Stored items:

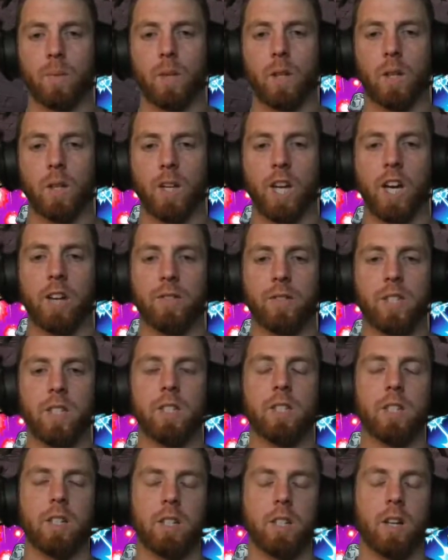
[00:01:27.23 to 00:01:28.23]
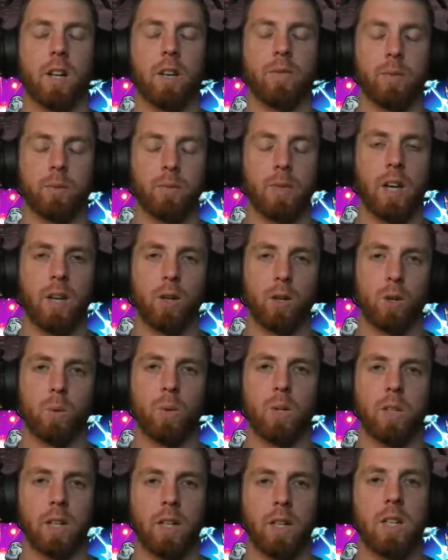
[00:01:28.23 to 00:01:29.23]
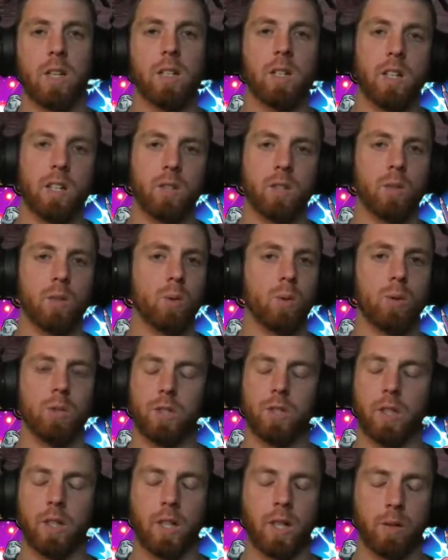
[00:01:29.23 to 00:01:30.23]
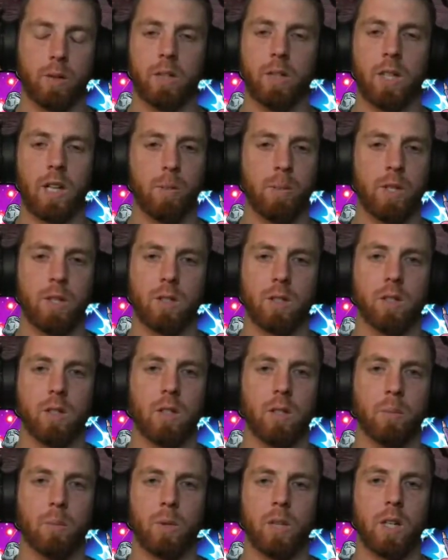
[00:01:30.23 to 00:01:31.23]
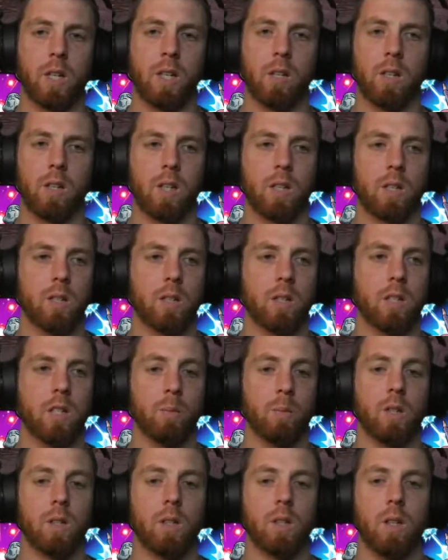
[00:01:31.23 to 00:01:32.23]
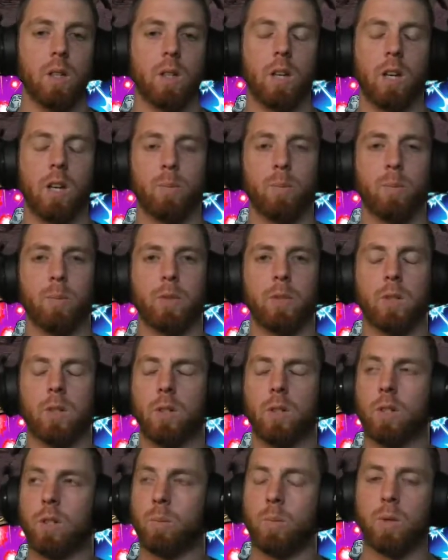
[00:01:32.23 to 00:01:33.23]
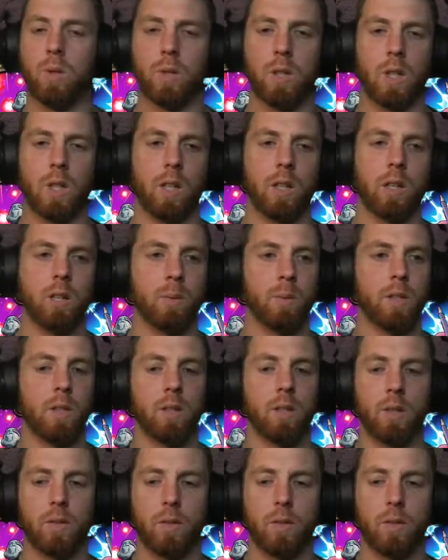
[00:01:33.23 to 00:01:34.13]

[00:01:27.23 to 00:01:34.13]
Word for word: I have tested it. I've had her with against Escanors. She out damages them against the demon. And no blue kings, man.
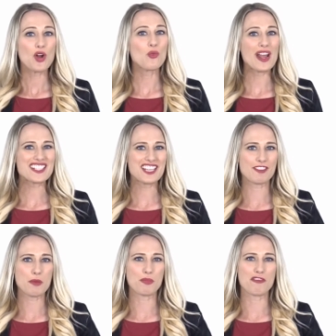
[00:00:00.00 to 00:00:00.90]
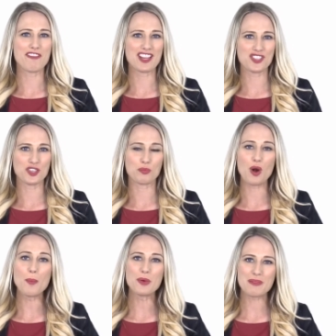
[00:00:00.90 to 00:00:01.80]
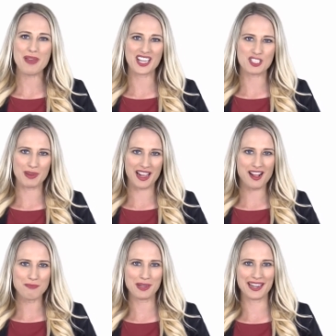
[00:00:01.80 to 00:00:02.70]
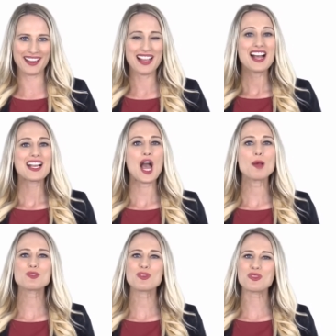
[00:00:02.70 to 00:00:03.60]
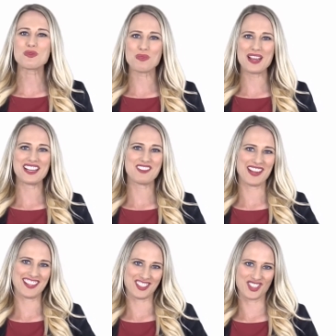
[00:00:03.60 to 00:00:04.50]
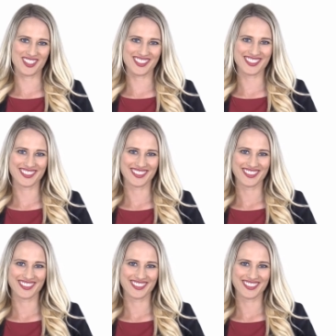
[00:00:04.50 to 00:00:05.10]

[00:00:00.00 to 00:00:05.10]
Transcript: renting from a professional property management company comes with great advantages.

PROBLEM - Word for word, restate the records above and drop the pictures.

PROBLEM SOLUTION -
[00:01:27.23 to 00:01:28.23]
[00:01:28.23 to 00:01:29.23]
[00:01:29.23 to 00:01:30.23]
[00:01:30.23 to 00:01:31.23]
[00:01:31.23 to 00:01:32.23]
[00:01:32.23 to 00:01:33.23]
[00:01:33.23 to 00:01:34.13]

[00:01:27.23 to 00:01:34.13]
Word for word: I have tested it. I've had her with against Escanors. She out damages them against the demon. And no blue kings, man.
[00:00:00.00 to 00:00:00.90]
[00:00:00.90 to 00:00:01.80]
[00:00:01.80 to 00:00:02.70]
[00:00:02.70 to 00:00:03.60]
[00:00:03.60 to 00:00:04.50]
[00:00:04.50 to 00:00:05.10]

[00:00:00.00 to 00:00:05.10]
Transcript: renting from a professional property management company comes with great advantages.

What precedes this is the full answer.